- PROBLEM STATEMENT -
Exclude all pictures. Then restate, word for word, the entries from the first line through the line that contains "[0.00-12.20s]".

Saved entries

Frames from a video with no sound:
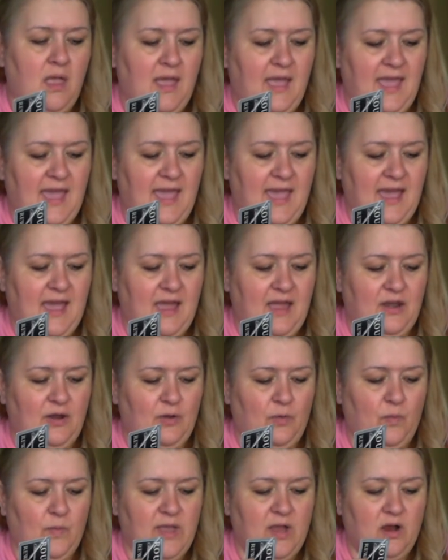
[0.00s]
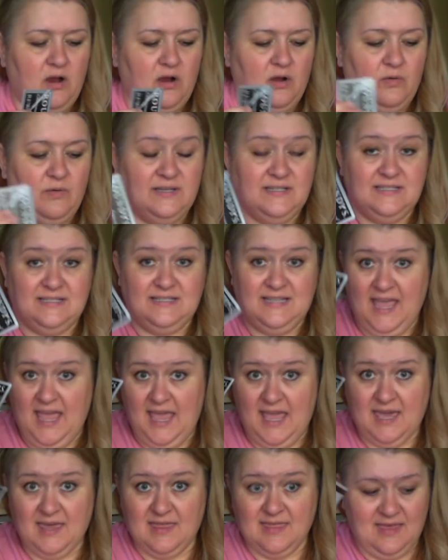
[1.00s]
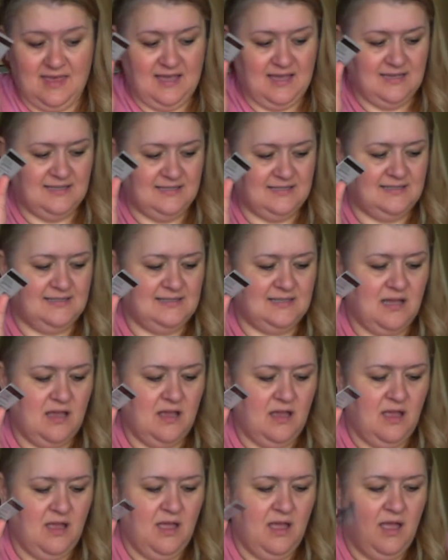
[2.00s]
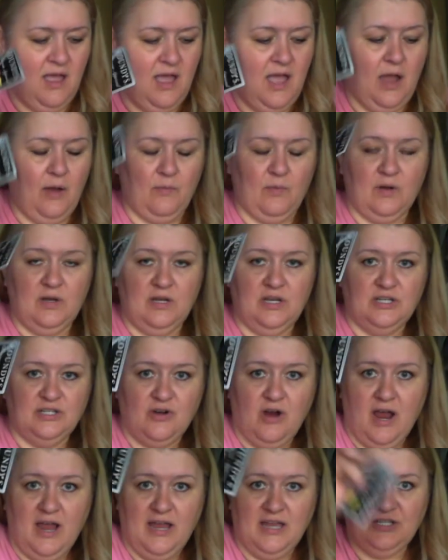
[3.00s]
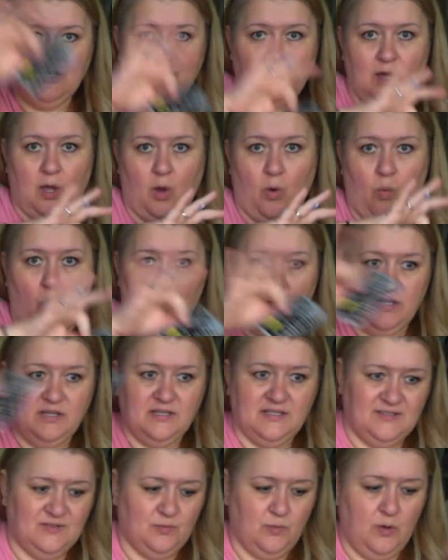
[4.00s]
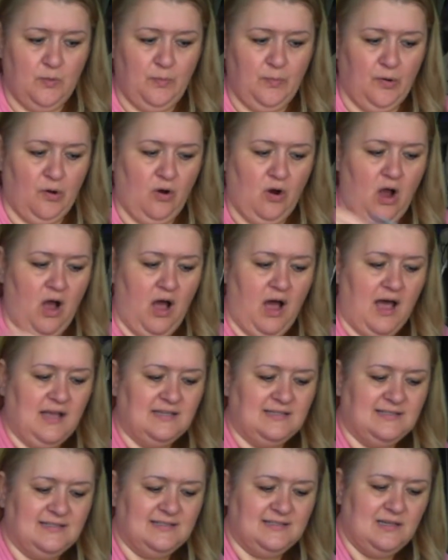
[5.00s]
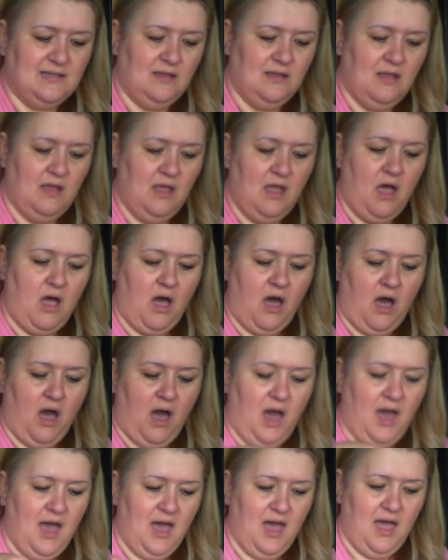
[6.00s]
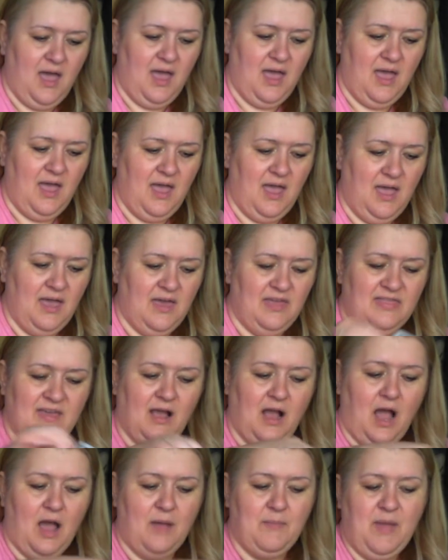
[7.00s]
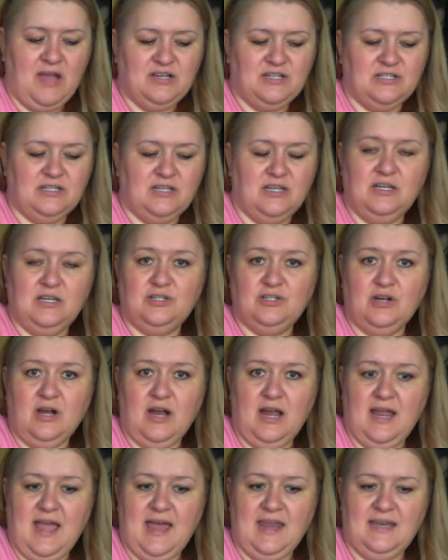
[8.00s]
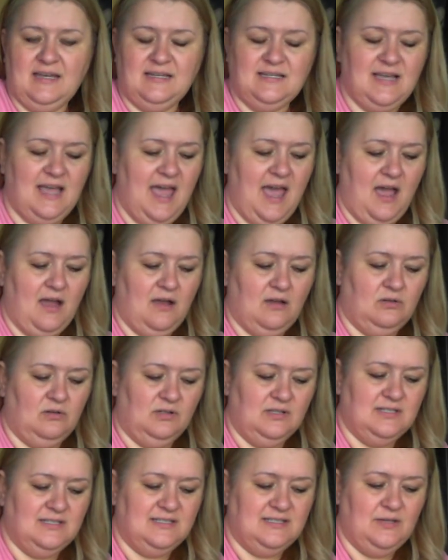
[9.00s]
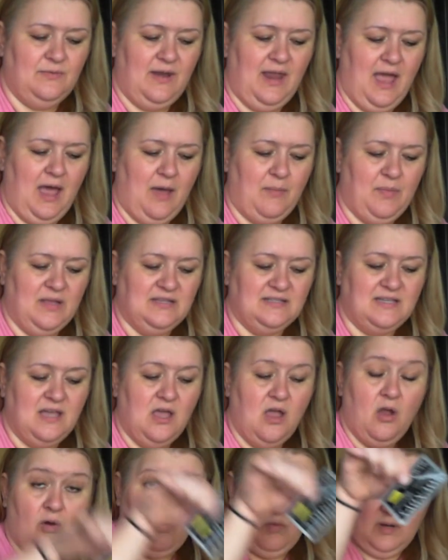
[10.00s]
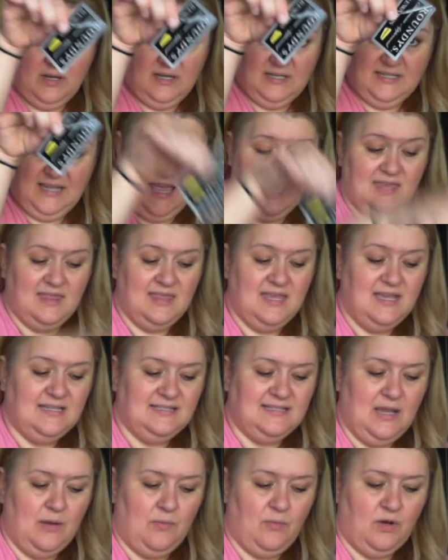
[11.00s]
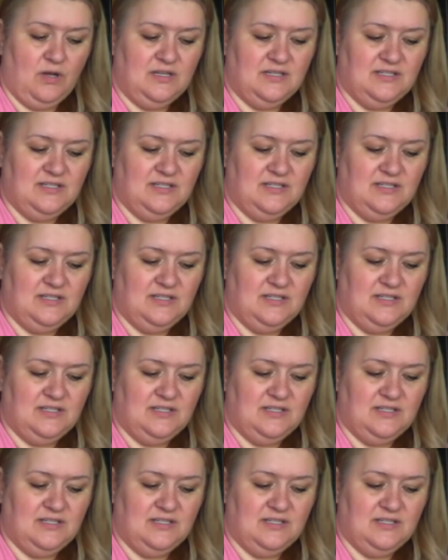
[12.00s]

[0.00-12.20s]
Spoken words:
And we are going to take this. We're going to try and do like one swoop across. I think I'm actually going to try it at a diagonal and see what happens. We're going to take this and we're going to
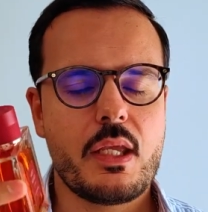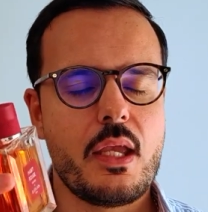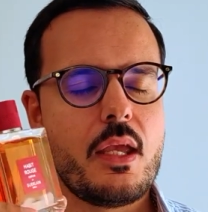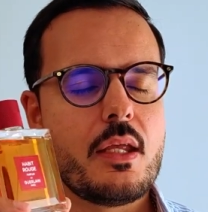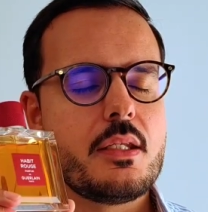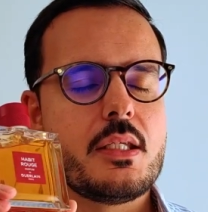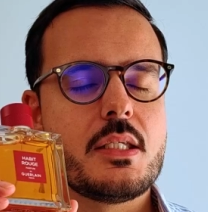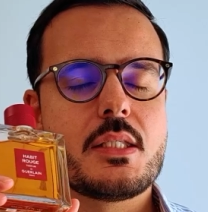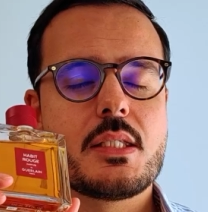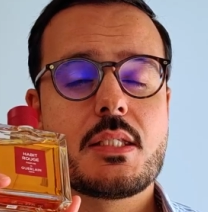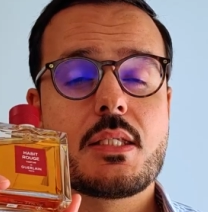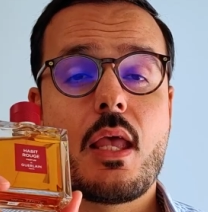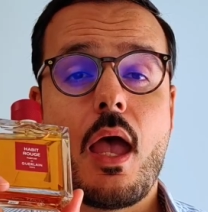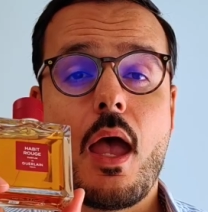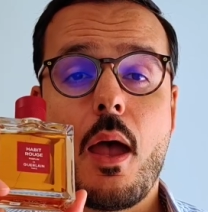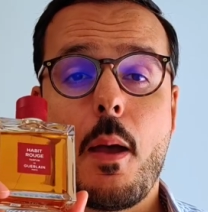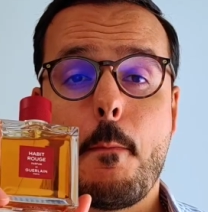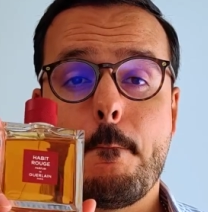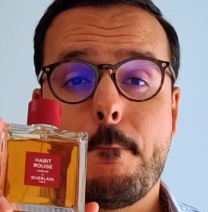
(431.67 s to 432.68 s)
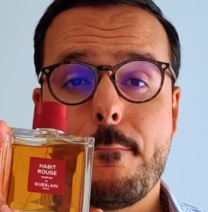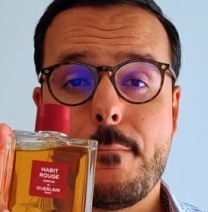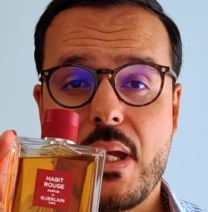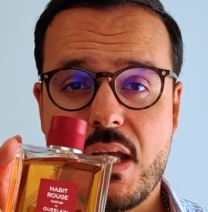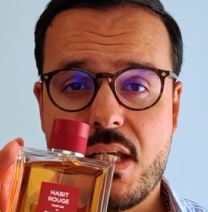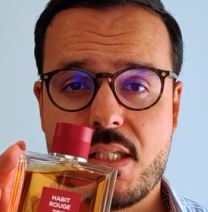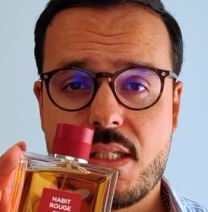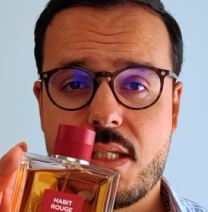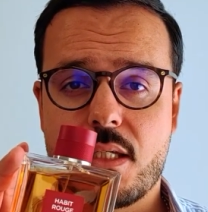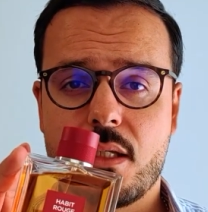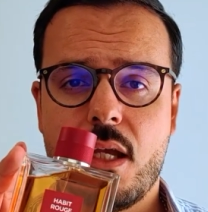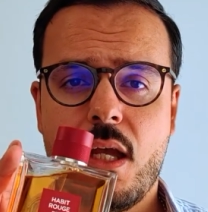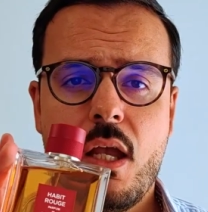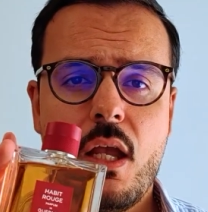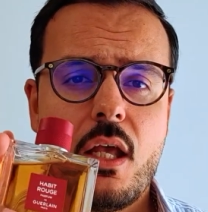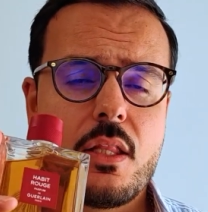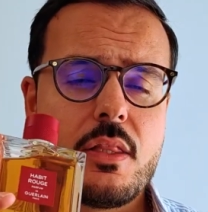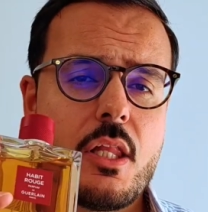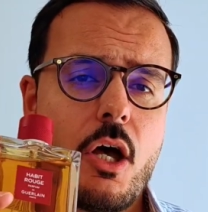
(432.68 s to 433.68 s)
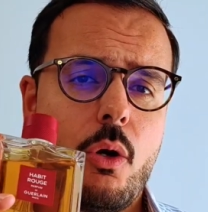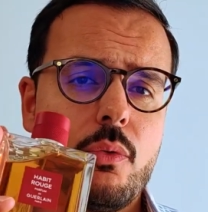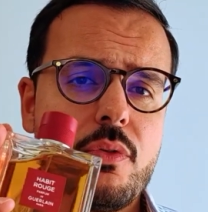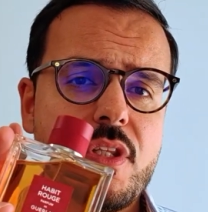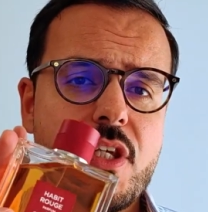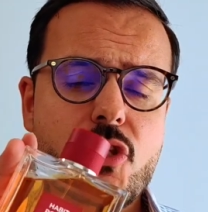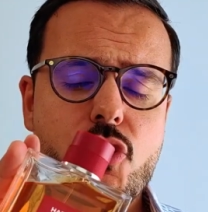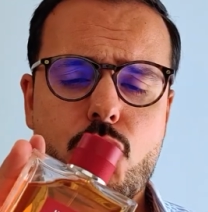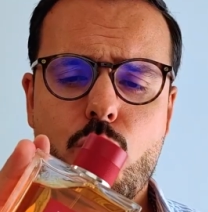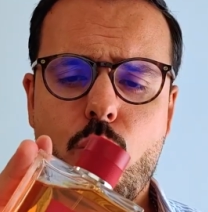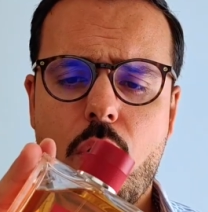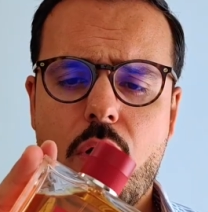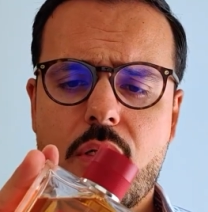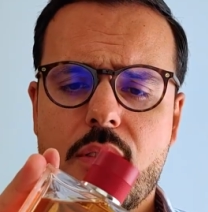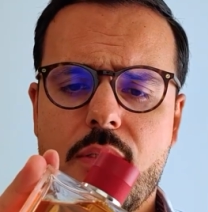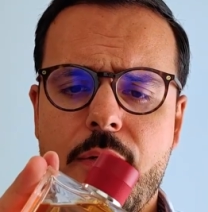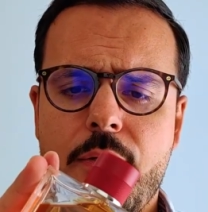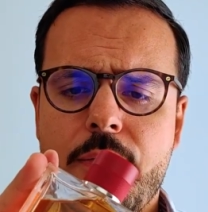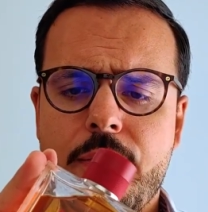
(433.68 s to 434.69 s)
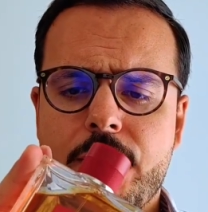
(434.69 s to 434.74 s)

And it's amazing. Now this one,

- SOLUTION -
Frames from a video with no sound:
[0.00s]
[1.00s]
[2.00s]
[3.00s]
[4.00s]
[5.00s]
[6.00s]
[7.00s]
[8.00s]
[9.00s]
[10.00s]
[11.00s]
[12.00s]

[0.00-12.20s]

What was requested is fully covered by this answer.